How To Save The Newspapers, Vol. XII: Outlaw Linking - vaksel
http://www.techcrunch.com/2009/06/28/how-to-save-the-newspapers-vol-xii-outlaw-linking/
======
brandnewlow
True story.

I show up 5 minutes late to a lunch/forum about the future of news here in
Chicago featuring Carl Bernstein plus the editors of the Sun-Times, Tribune
and other local publications. I find a seat at a table of youngsters and find
out they're all undergrads at Northwestern's journalism program, where I
earned an MSJ.

I introduce myself, tell them I run a news aggregator for local stuff. One
turns to me.

"I hate what you do. You're ruining the industry."

"Wha?"

Intrigued, I try to figure out what she means through a series of increasingly
specific questions about what she doesn't like until finally I ask the big
one:

"Do you think it's wrong for a web site to link to another web site?"

"Yes. Unless they've paid the site they're linking to for the right to do so."

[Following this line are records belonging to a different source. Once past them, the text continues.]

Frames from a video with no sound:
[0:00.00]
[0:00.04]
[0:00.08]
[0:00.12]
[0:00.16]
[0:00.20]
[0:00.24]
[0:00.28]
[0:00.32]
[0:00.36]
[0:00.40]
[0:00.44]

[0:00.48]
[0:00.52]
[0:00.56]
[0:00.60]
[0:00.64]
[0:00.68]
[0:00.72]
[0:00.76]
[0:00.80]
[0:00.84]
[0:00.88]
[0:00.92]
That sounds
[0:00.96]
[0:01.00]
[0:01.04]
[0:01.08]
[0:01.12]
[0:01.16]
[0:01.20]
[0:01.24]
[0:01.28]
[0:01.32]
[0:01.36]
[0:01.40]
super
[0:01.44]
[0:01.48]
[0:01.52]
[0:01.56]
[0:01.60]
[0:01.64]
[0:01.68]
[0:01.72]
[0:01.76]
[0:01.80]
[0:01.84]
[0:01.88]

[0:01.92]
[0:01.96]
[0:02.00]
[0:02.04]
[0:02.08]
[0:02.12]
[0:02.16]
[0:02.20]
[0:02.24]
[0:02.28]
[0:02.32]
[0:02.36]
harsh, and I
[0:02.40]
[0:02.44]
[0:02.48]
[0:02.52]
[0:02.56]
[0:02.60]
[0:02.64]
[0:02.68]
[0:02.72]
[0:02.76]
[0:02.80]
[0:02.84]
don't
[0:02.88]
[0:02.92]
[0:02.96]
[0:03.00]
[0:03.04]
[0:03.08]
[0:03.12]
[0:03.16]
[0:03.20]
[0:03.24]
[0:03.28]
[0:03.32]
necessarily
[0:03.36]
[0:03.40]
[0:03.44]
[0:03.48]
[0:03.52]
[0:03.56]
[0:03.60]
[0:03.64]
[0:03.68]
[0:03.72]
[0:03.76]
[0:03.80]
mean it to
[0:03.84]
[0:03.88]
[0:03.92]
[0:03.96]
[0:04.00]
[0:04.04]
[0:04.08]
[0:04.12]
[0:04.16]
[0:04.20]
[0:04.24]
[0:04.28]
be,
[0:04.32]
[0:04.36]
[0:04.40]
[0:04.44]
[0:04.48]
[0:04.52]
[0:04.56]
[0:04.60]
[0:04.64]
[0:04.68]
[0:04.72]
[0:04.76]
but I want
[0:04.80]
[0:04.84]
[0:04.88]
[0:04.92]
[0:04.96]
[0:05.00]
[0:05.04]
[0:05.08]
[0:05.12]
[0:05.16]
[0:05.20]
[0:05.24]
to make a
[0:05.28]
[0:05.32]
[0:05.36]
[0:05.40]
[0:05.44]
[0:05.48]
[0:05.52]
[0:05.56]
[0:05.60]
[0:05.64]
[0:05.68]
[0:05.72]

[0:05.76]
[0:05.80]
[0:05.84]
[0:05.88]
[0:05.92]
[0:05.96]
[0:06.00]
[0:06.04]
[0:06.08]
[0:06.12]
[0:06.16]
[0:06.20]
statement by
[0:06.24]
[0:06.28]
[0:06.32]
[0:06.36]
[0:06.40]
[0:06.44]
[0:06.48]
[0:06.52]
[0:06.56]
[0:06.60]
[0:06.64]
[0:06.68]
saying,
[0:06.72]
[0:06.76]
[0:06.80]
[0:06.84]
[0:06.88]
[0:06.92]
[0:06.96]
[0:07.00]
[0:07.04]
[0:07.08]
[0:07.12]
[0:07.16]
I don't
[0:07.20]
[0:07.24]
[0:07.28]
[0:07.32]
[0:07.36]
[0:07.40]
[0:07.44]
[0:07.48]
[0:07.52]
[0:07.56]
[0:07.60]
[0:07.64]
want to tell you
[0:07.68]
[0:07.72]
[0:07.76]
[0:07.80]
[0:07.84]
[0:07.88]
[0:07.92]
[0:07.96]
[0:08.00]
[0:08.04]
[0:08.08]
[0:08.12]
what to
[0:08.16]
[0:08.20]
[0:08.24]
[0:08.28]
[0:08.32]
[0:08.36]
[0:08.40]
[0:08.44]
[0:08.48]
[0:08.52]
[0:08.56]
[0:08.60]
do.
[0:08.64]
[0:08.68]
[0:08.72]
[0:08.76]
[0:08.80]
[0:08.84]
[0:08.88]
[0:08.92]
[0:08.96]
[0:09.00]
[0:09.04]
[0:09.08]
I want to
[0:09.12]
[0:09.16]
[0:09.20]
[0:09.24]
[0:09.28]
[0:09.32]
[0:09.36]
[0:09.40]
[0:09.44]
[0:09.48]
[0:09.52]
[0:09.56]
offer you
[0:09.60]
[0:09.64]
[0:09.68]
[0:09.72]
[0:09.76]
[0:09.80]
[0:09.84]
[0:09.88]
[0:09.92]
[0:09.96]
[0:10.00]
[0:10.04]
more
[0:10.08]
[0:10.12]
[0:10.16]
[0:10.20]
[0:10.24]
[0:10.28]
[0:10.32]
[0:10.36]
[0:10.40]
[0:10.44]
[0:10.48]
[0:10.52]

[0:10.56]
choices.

That explained everything. I'm not unsympathetic to her POV. She wants to be a
reporter, and those jobs are increasingly hard to come by. She blames "the
blogs" for this. I explained that there are many more opportunities out there
for her to report and inform the public that didn't involve working for a
newspaper. She wasn't interested. It always amazes me how reporters can be so
clever and entrepreneurial in their reporting while being so darn conservative
and narrow-minded in how they manage their careers.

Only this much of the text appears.